## TRY IT
When the line with "[0:05.26-0:05.79]" comes up, set it down and every later line to the end of the data, exactly and without pictures.

DATASET RECORDS section start

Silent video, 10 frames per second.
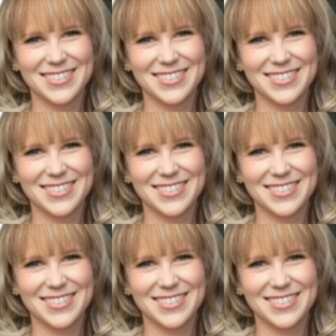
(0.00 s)

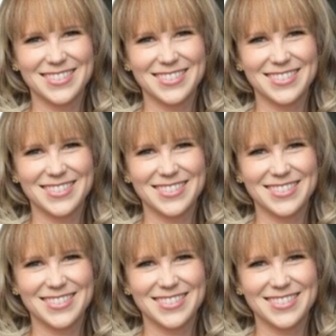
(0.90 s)

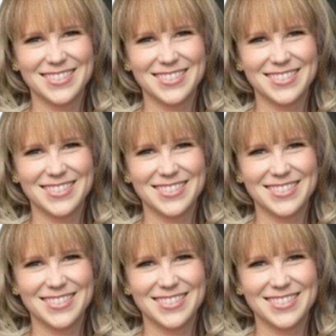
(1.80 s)

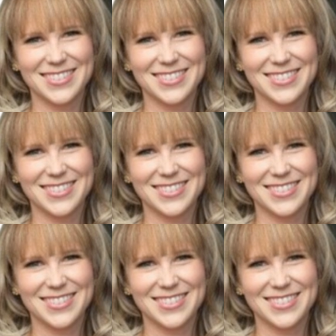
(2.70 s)

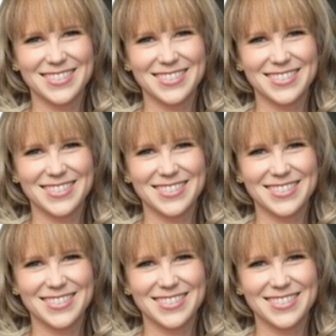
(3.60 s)
The face doesn't move, so there is nothing to read.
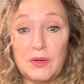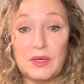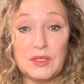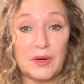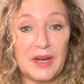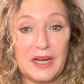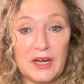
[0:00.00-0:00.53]
you can
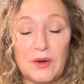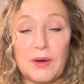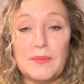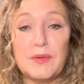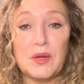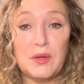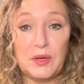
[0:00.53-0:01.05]
donate in
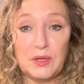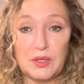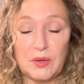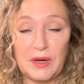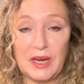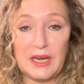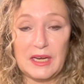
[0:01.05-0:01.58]
crypto, you can
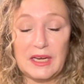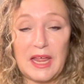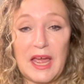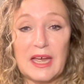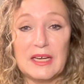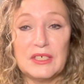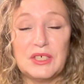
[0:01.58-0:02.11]
donate in
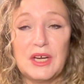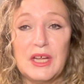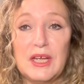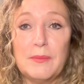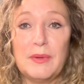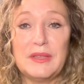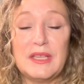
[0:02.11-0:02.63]
cash,
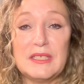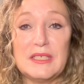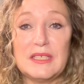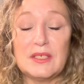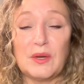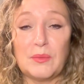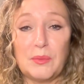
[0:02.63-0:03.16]
but this
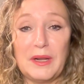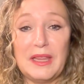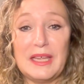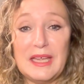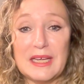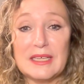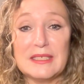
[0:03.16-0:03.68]
is a
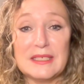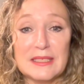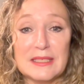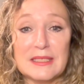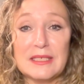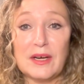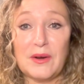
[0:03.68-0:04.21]
really a
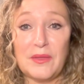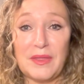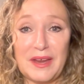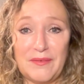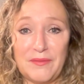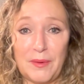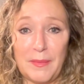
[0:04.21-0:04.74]
sincere
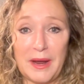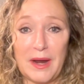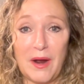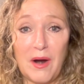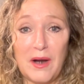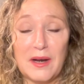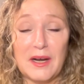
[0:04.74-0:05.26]
thing from my
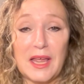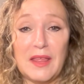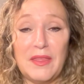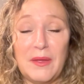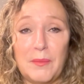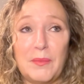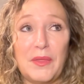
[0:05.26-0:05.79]
heart. And
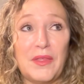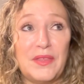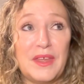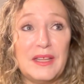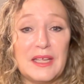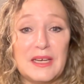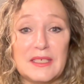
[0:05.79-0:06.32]
the the
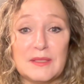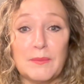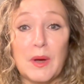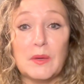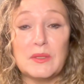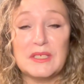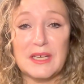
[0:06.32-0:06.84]
thing that is
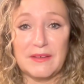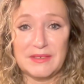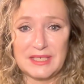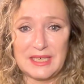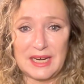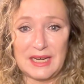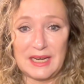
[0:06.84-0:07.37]
most
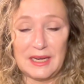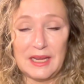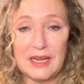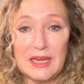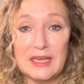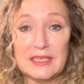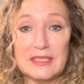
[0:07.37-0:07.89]
devastating
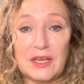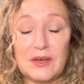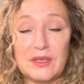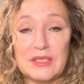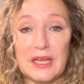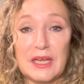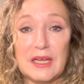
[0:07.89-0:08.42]
is
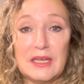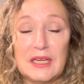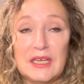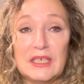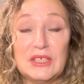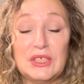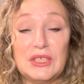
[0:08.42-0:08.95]
there's a
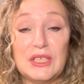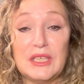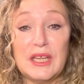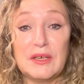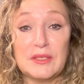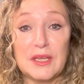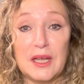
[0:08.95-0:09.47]

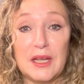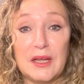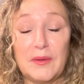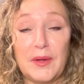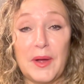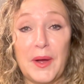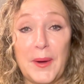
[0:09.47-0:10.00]
there's a
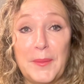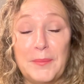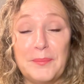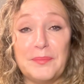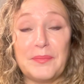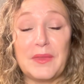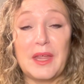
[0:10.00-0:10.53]

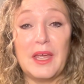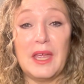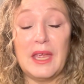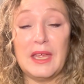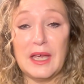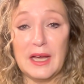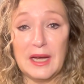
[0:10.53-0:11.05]
um,
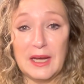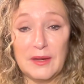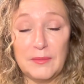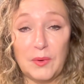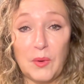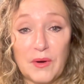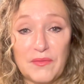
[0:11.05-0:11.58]
a uh,
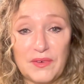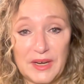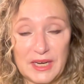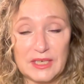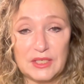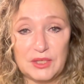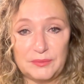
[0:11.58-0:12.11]

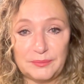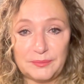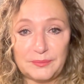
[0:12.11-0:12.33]
orphanage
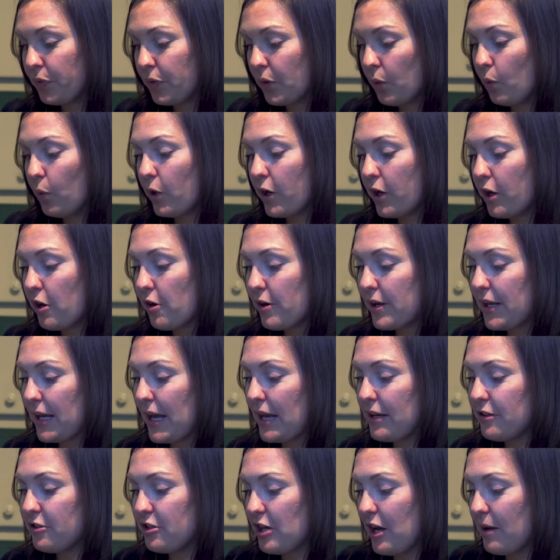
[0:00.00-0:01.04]
we're here to
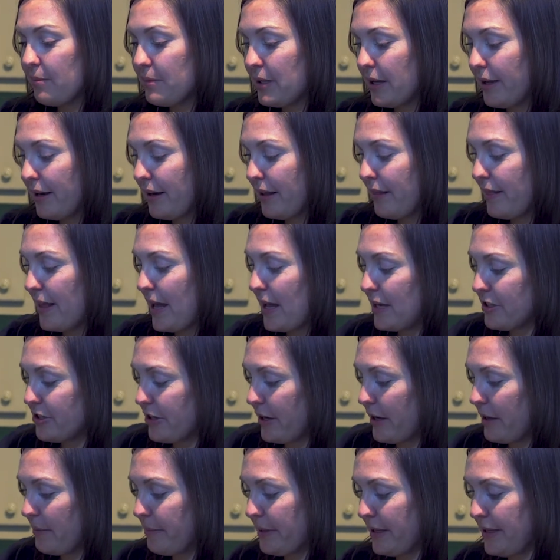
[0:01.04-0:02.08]
get a job done, and that
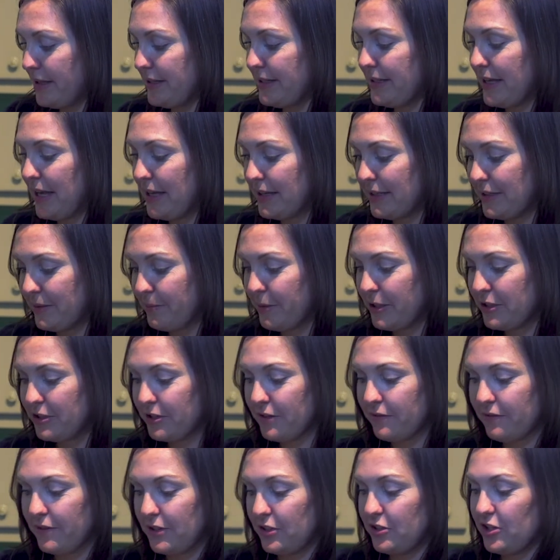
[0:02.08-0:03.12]
job is get as much
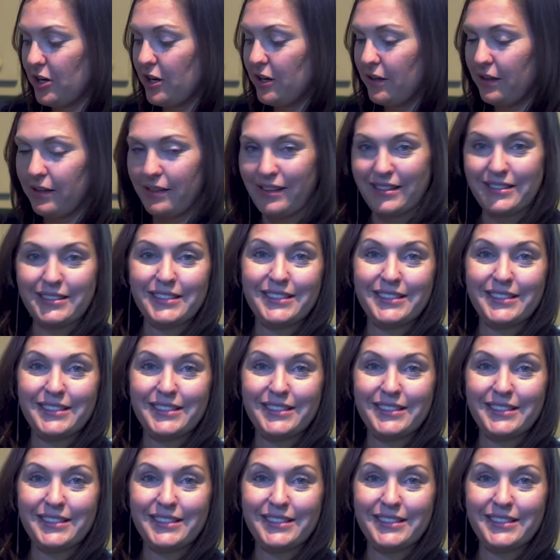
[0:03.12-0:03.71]
of the junk that's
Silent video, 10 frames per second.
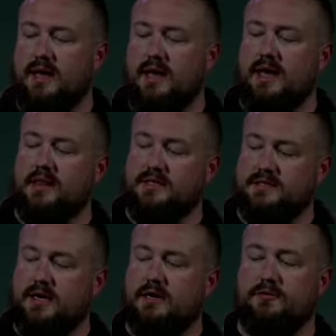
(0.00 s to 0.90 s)
and let's
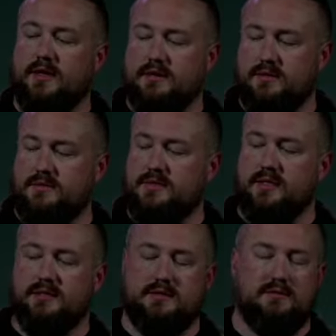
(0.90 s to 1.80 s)
sacrifice those
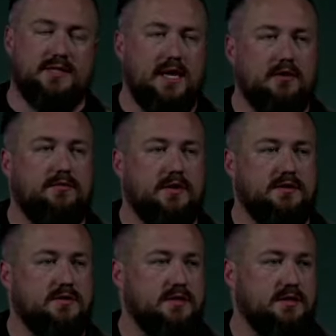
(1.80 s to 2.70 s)
things sacrifice
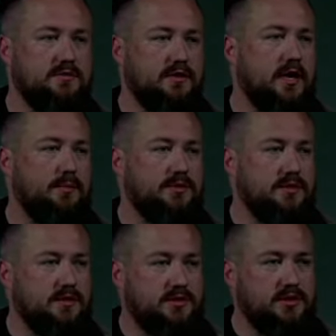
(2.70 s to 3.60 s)
those things for the
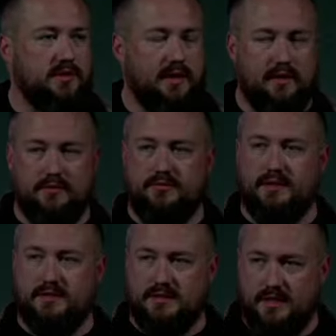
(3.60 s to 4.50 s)
opportunity to show love
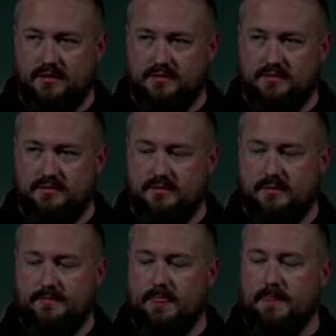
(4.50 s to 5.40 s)
instead
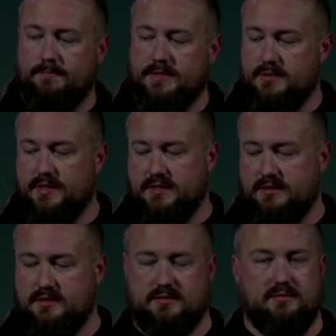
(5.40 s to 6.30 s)
does that make
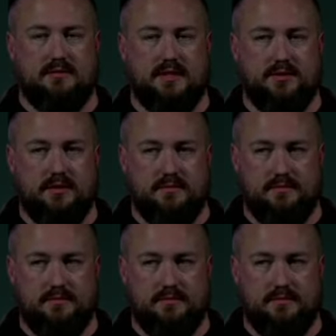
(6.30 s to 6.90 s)
sense sound good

DATASET RECORDS section end

## SOLUTION FOR THIS EXERCISE
[0:05.26-0:05.79]
heart. And
[0:05.79-0:06.32]
the the
[0:06.32-0:06.84]
thing that is
[0:06.84-0:07.37]
most
[0:07.37-0:07.89]
devastating
[0:07.89-0:08.42]
is
[0:08.42-0:08.95]
there's a
[0:08.95-0:09.47]

[0:09.47-0:10.00]
there's a
[0:10.00-0:10.53]

[0:10.53-0:11.05]
um,
[0:11.05-0:11.58]
a uh,
[0:11.58-0:12.11]

[0:12.11-0:12.33]
orphanage
[0:00.00-0:01.04]
we're here to
[0:01.04-0:02.08]
get a job done, and that
[0:02.08-0:03.12]
job is get as much
[0:03.12-0:03.71]
of the junk that's
Silent video, 10 frames per second.
(0.00 s to 0.90 s)
and let's
(0.90 s to 1.80 s)
sacrifice those
(1.80 s to 2.70 s)
things sacrifice
(2.70 s to 3.60 s)
those things for the
(3.60 s to 4.50 s)
opportunity to show love
(4.50 s to 5.40 s)
instead
(5.40 s to 6.30 s)
does that make
(6.30 s to 6.90 s)
sense sound good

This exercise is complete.